▶ [Required action] Reproduce each line of the entries that carries "talks".

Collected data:

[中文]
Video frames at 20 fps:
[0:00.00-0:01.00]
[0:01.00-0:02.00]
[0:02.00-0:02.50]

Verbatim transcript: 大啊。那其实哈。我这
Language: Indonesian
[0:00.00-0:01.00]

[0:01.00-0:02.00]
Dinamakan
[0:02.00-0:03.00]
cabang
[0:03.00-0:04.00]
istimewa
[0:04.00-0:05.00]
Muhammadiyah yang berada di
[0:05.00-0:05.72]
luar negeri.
...
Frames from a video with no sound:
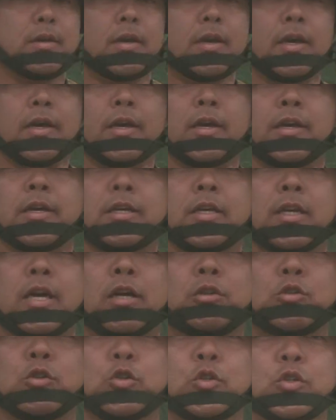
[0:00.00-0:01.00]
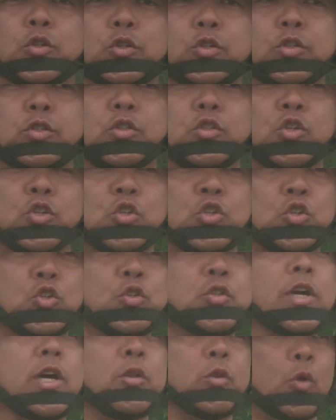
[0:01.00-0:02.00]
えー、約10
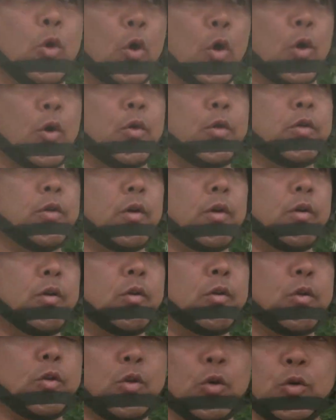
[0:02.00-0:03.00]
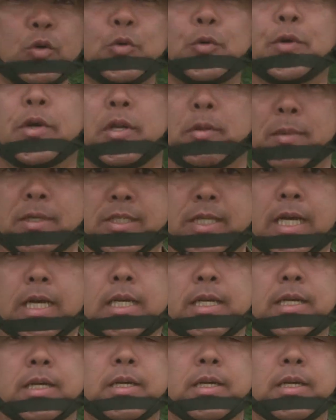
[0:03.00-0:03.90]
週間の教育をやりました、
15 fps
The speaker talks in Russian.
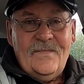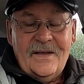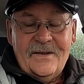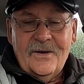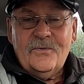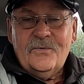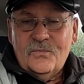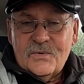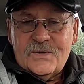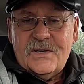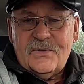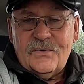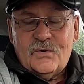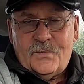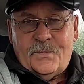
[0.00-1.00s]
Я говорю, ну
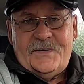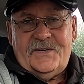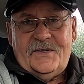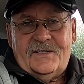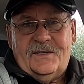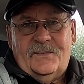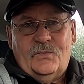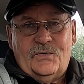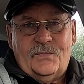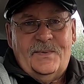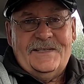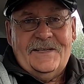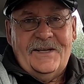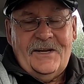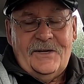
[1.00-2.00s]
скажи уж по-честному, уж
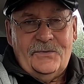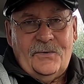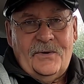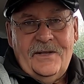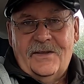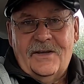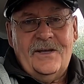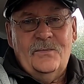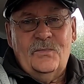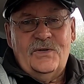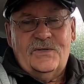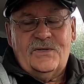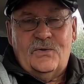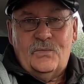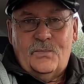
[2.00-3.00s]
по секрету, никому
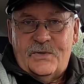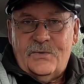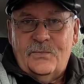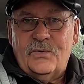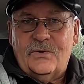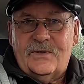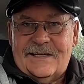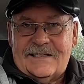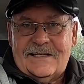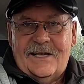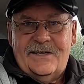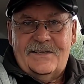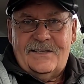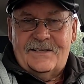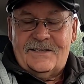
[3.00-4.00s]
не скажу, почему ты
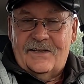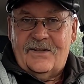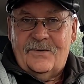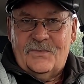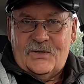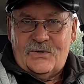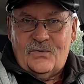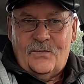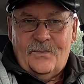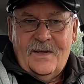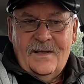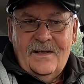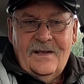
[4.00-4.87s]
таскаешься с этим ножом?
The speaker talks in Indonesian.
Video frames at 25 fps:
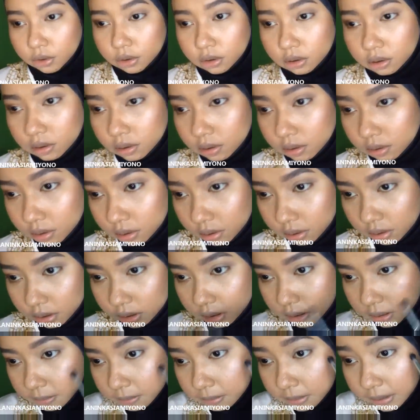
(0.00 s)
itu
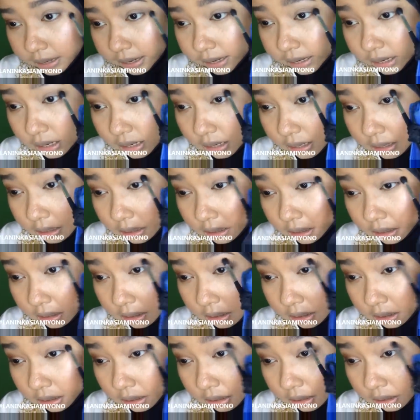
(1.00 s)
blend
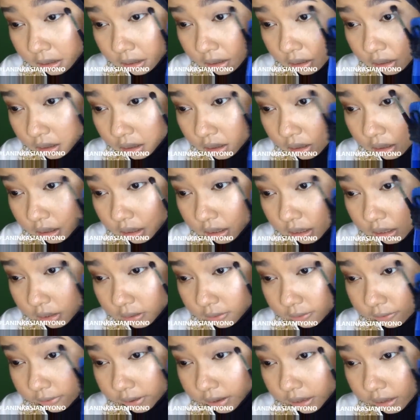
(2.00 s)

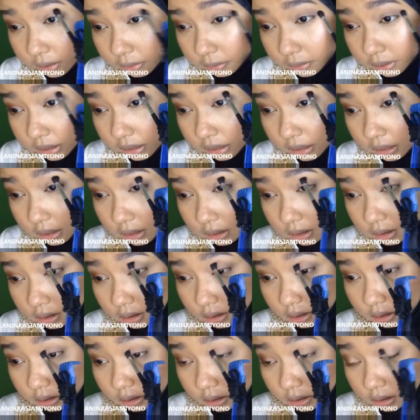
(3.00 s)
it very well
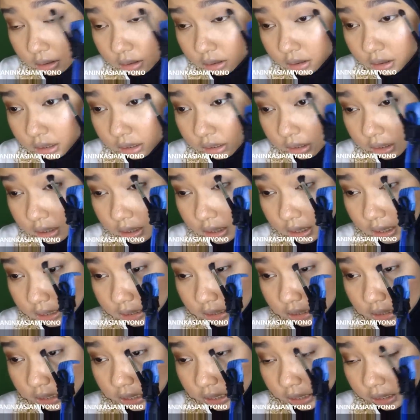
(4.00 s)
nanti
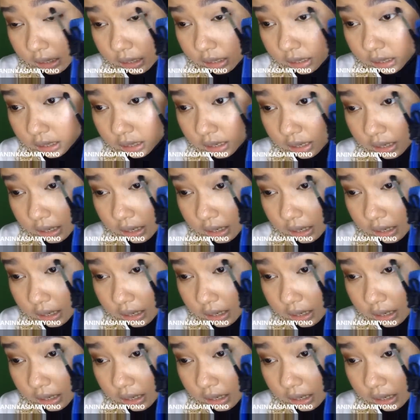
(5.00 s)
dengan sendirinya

▶ [Written response]
The speaker talks in Russian.
The speaker talks in Indonesian.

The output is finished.